WHAT THE TASK ASKS - Transcribe each entry below exactly. Pictures do not go in the copy.
* * * *
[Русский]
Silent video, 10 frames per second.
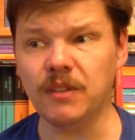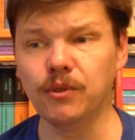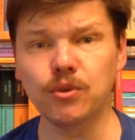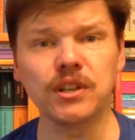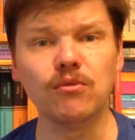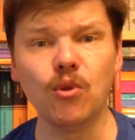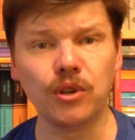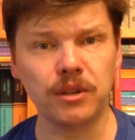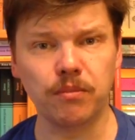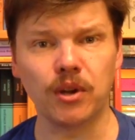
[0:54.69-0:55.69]

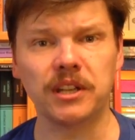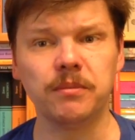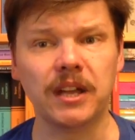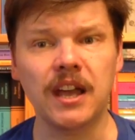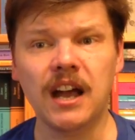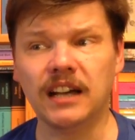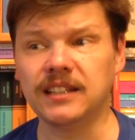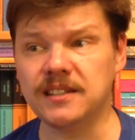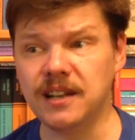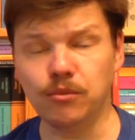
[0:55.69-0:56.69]
вирусологии, по каким-то
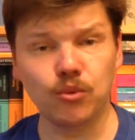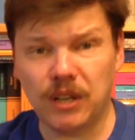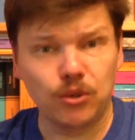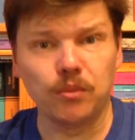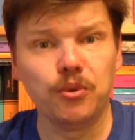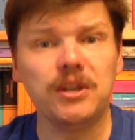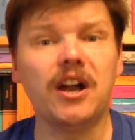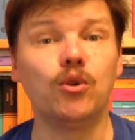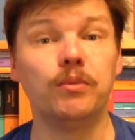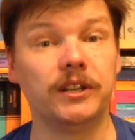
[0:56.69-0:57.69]
отраслям, ну, к которым ну,
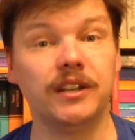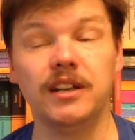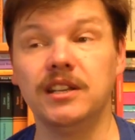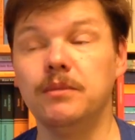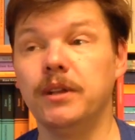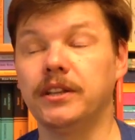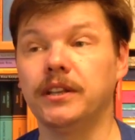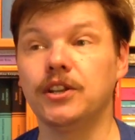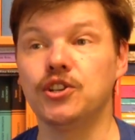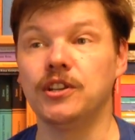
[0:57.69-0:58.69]
никак гуманитарий не имеет
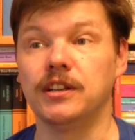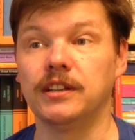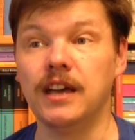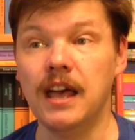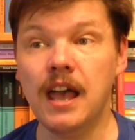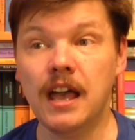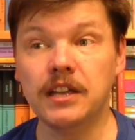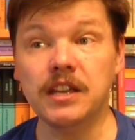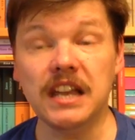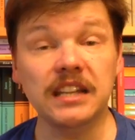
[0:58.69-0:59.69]
отношения. Да?
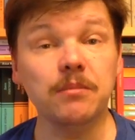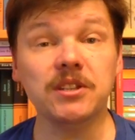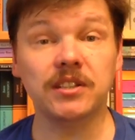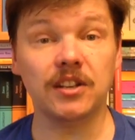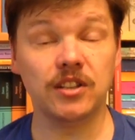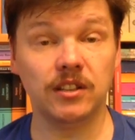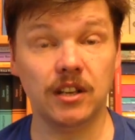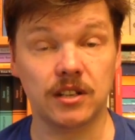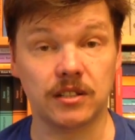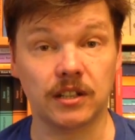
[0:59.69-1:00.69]
И это мне страшно
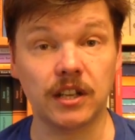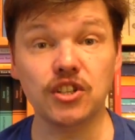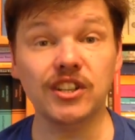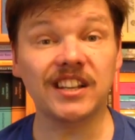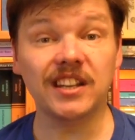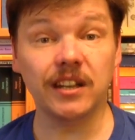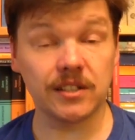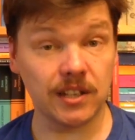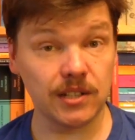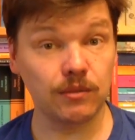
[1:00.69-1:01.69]
интересно. Также иногда я
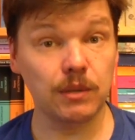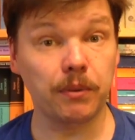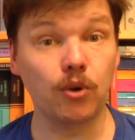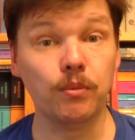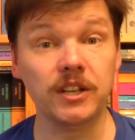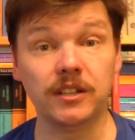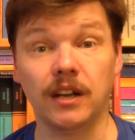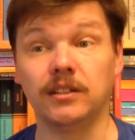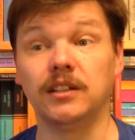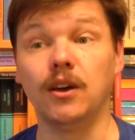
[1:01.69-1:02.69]
рассказываю и про
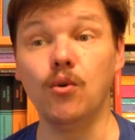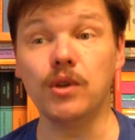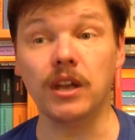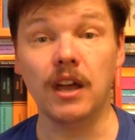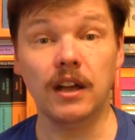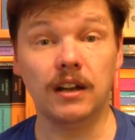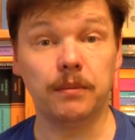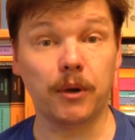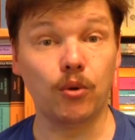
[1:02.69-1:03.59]
гуманитарные науки, а, про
* * * *
YOUR RESPONSE -
[Русский]
Silent video, 10 frames per second.
[0:54.69-0:55.69]

[0:55.69-0:56.69]
вирусологии, по каким-то
[0:56.69-0:57.69]
отраслям, ну, к которым ну,
[0:57.69-0:58.69]
никак гуманитарий не имеет
[0:58.69-0:59.69]
отношения. Да?
[0:59.69-1:00.69]
И это мне страшно
[1:00.69-1:01.69]
интересно. Также иногда я
[1:01.69-1:02.69]
рассказываю и про
[1:02.69-1:03.59]
гуманитарные науки, а, про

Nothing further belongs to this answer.